[Collected data entries]
----------
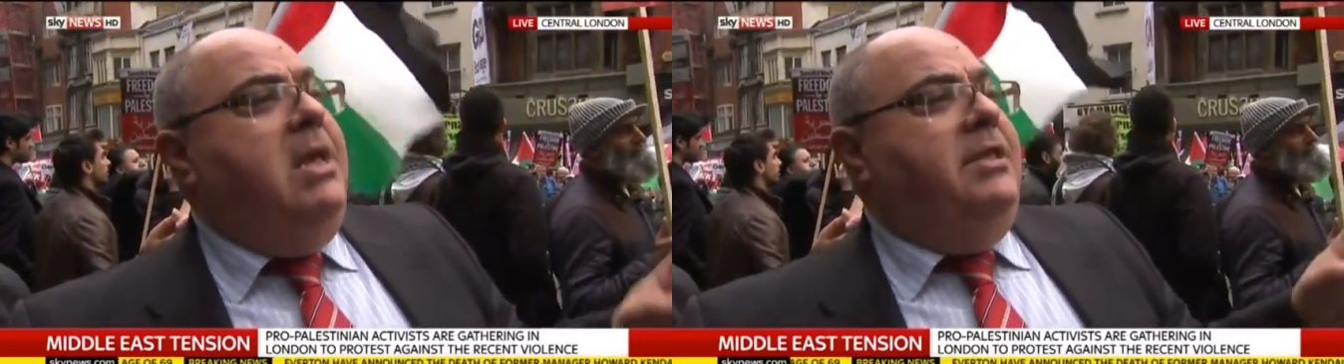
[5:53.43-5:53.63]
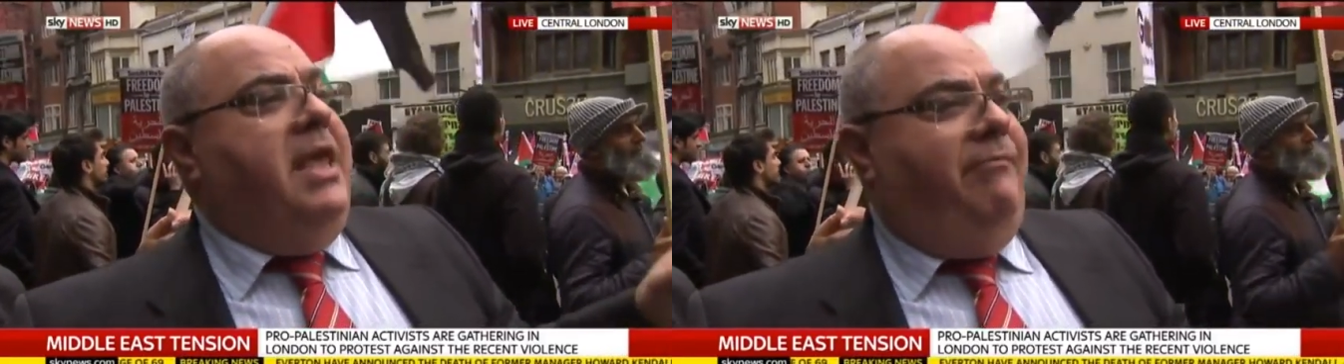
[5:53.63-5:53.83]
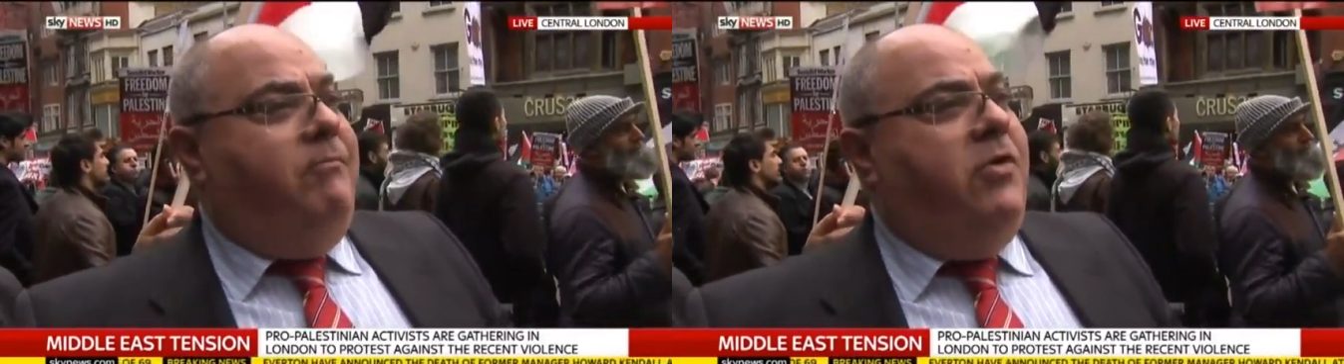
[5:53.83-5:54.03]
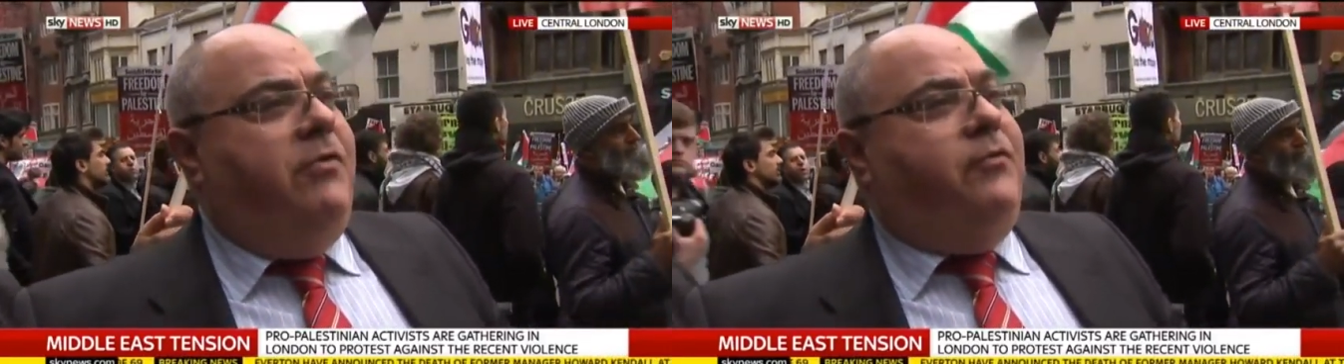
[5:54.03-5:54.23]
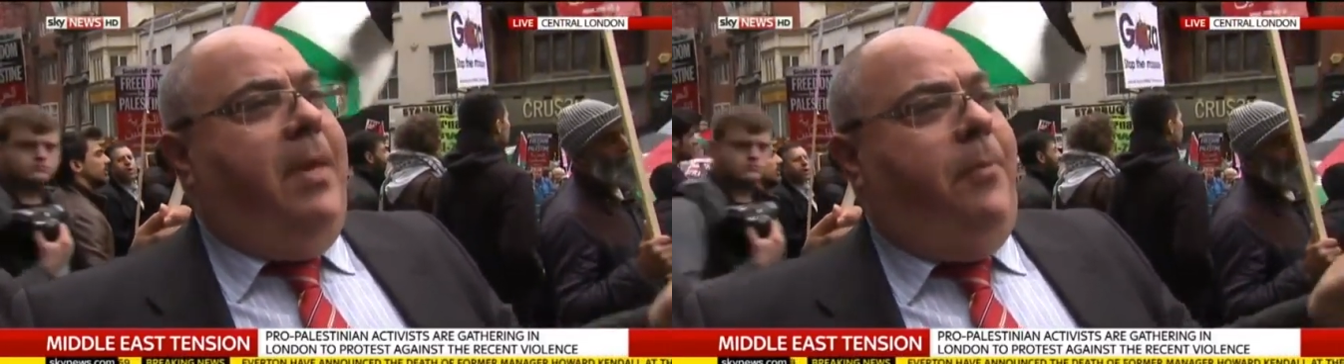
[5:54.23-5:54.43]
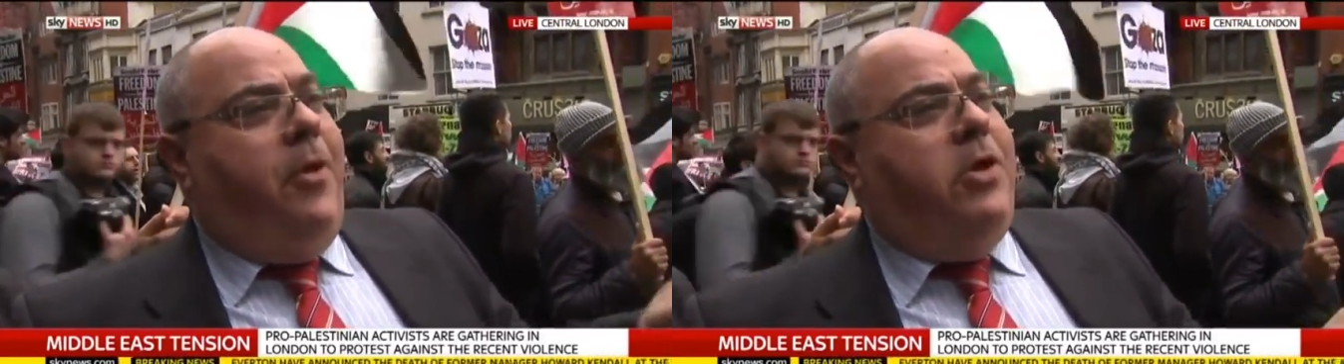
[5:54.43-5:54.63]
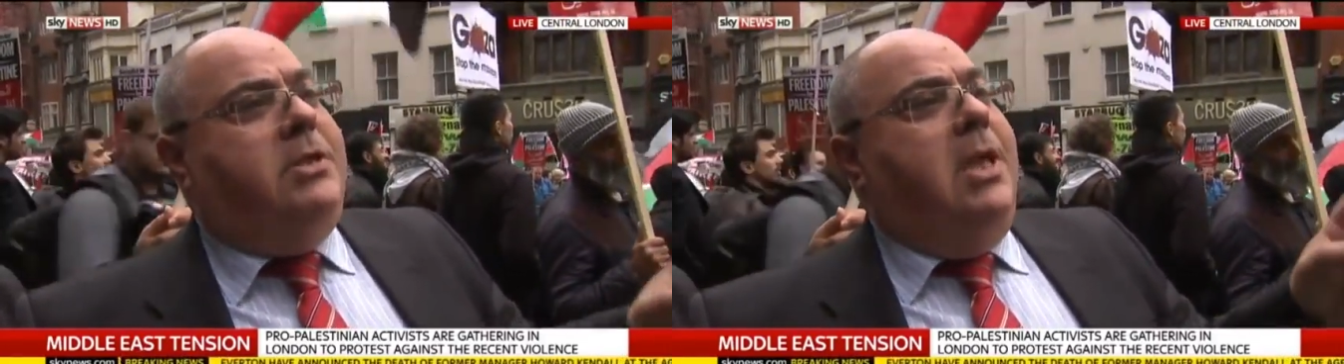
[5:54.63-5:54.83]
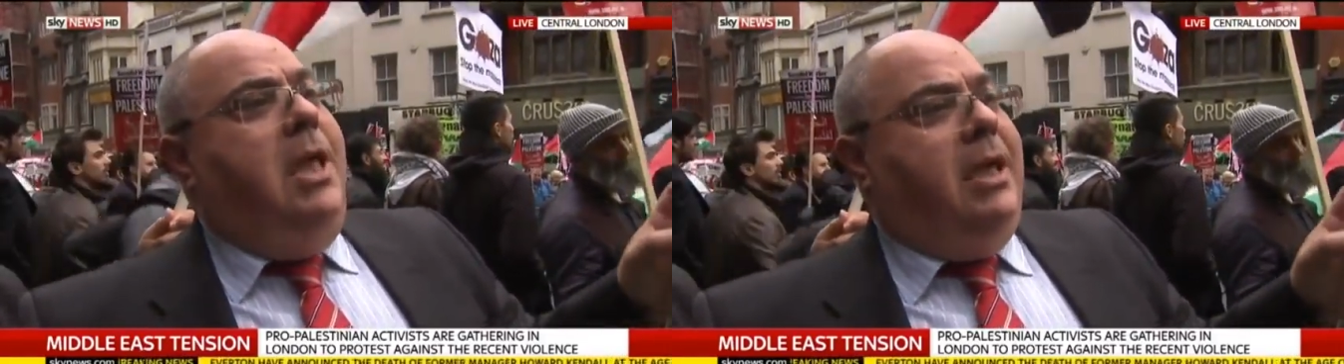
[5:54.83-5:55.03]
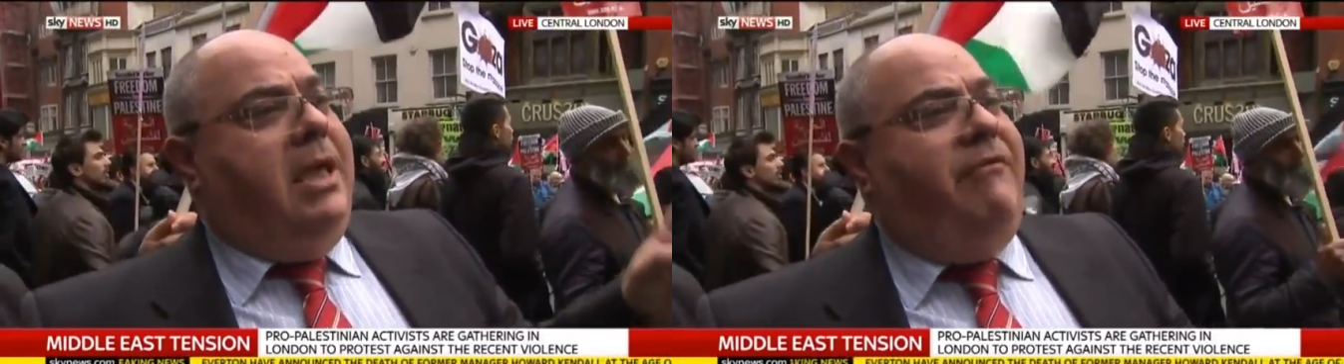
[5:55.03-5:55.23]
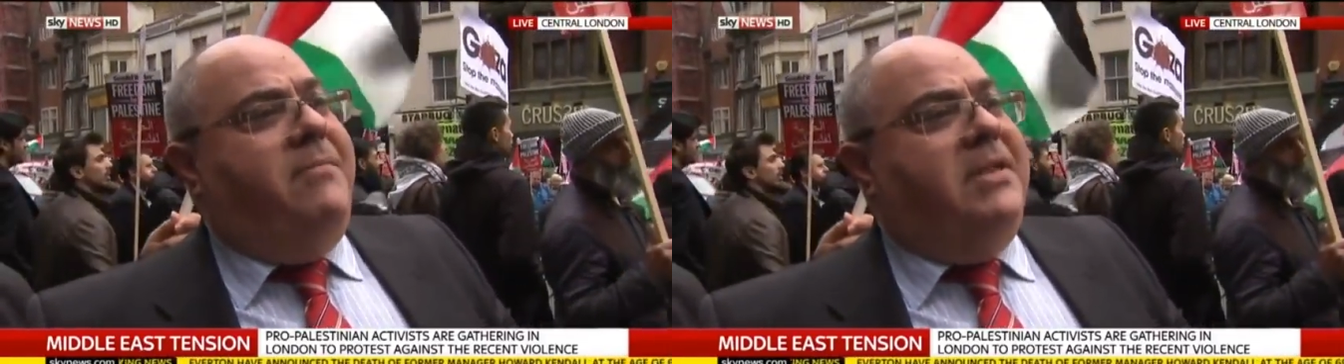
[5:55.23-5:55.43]
They have moved to appoint
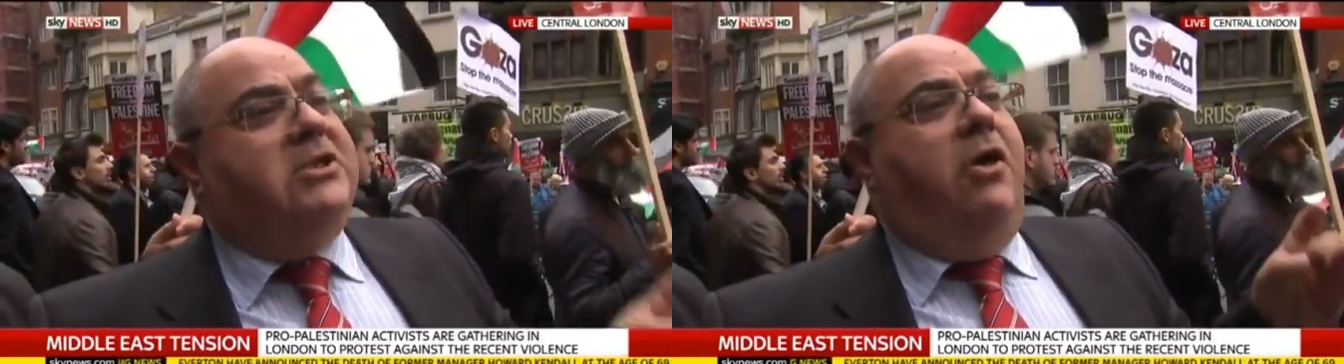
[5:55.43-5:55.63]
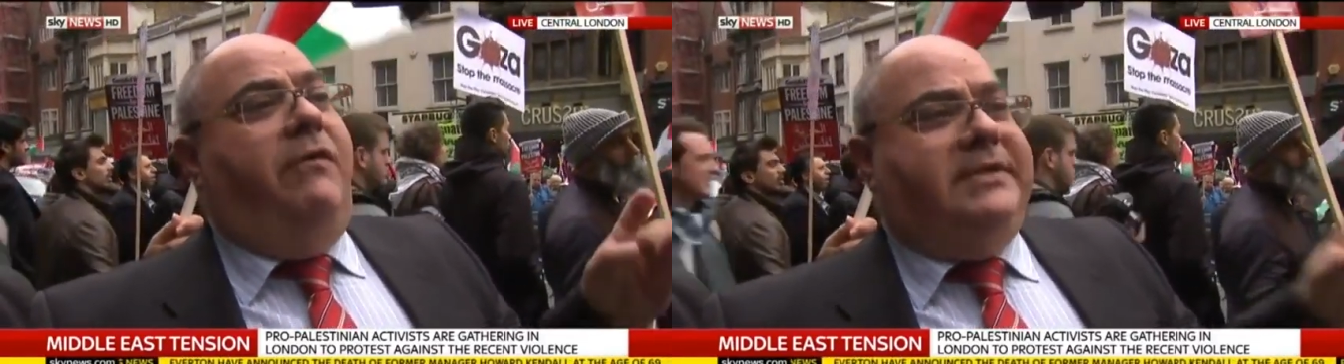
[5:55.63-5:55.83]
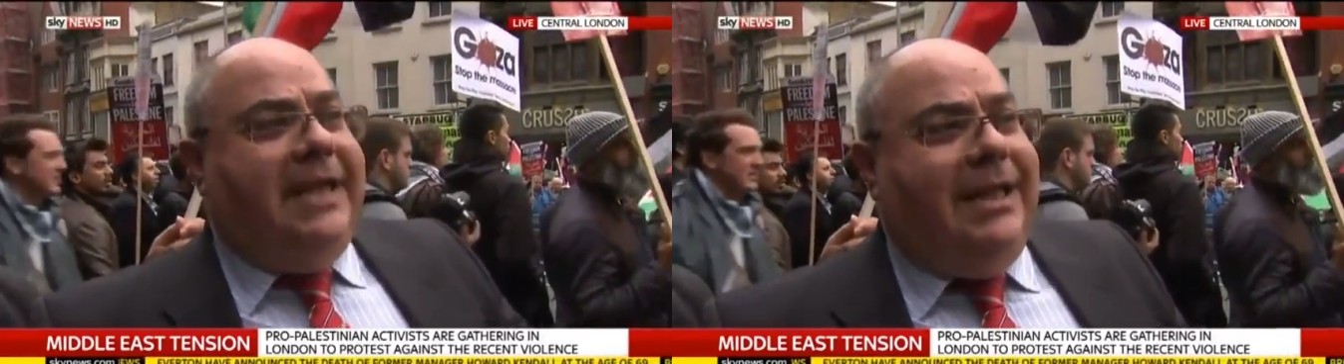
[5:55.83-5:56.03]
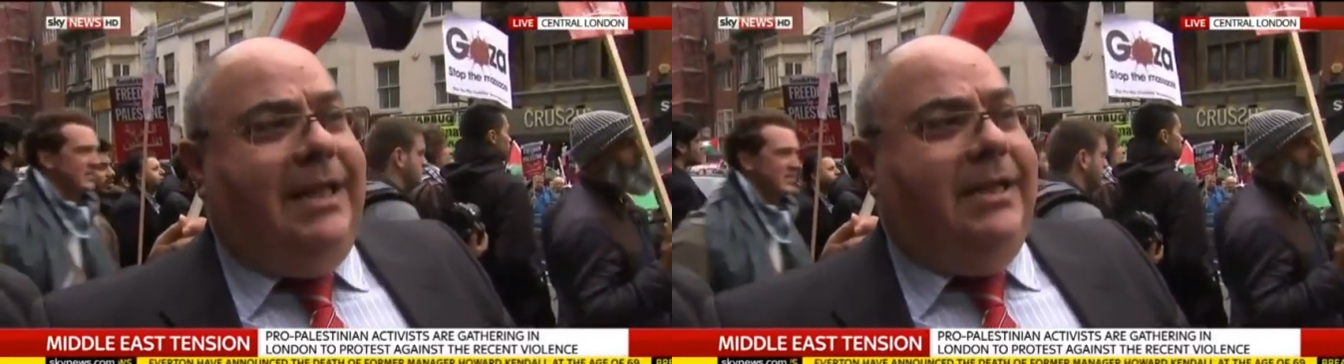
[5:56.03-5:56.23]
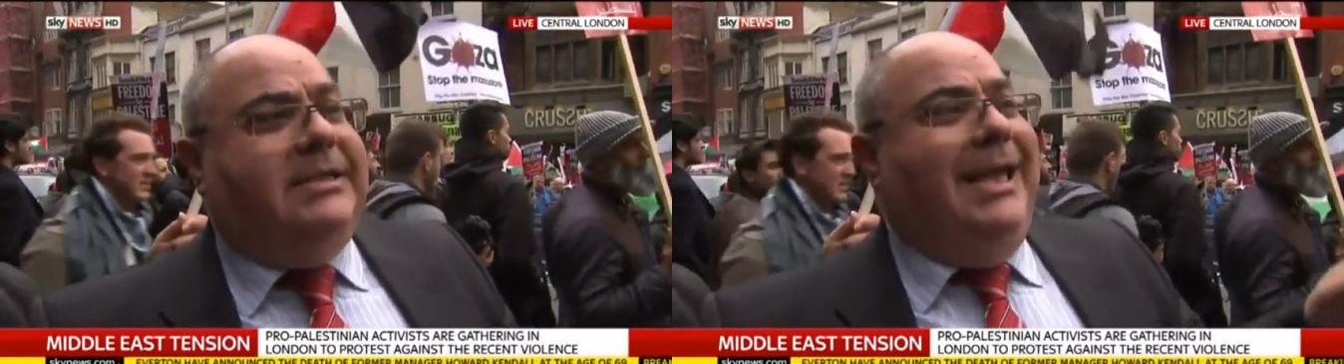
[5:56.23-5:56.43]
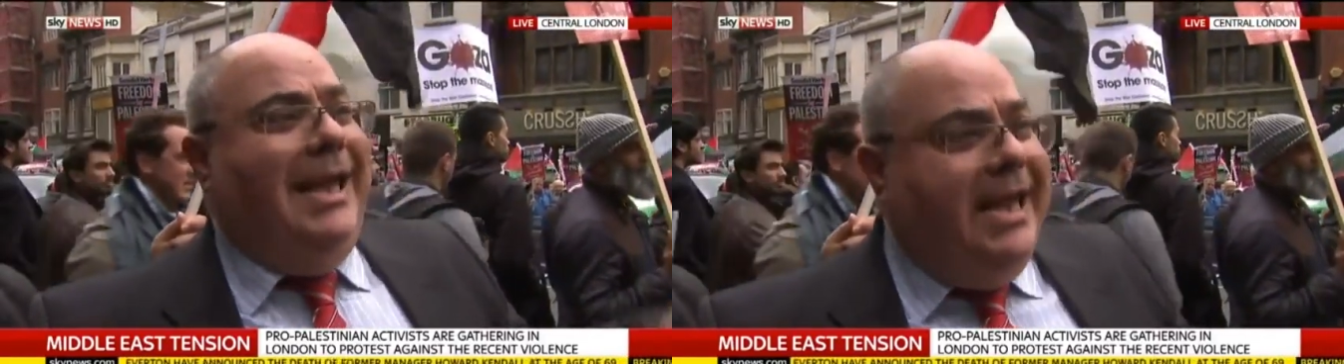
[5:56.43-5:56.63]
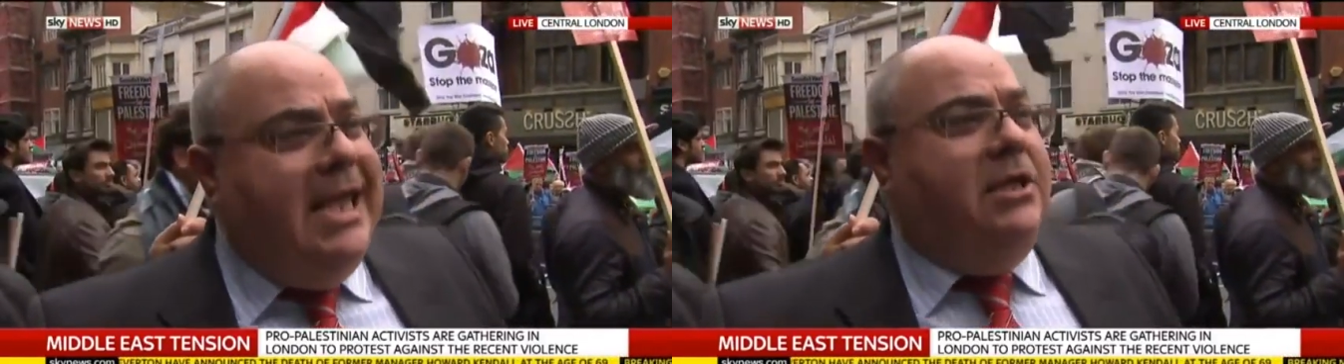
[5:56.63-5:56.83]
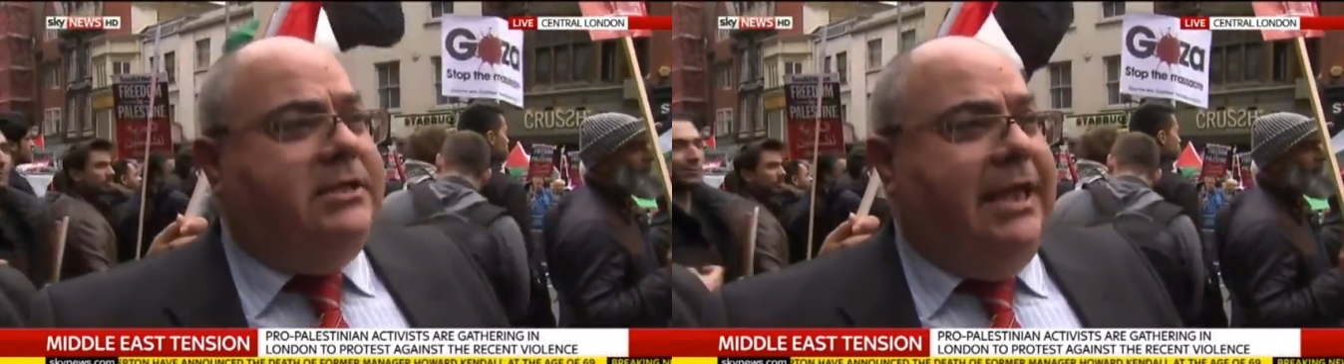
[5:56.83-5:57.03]
governments of settlers, illegal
----------
Each entry above is to be given again exactly, and any image in it is to be dropped.

**OUTPUT OF THE EXERCISE:**
[5:53.43-5:53.63]
[5:53.63-5:53.83]
[5:53.83-5:54.03]
[5:54.03-5:54.23]
[5:54.23-5:54.43]
[5:54.43-5:54.63]
[5:54.63-5:54.83]
[5:54.83-5:55.03]
[5:55.03-5:55.23]
[5:55.23-5:55.43]
They have moved to appoint
[5:55.43-5:55.63]
[5:55.63-5:55.83]
[5:55.83-5:56.03]
[5:56.03-5:56.23]
[5:56.23-5:56.43]
[5:56.43-5:56.63]
[5:56.63-5:56.83]
[5:56.83-5:57.03]
governments of settlers, illegal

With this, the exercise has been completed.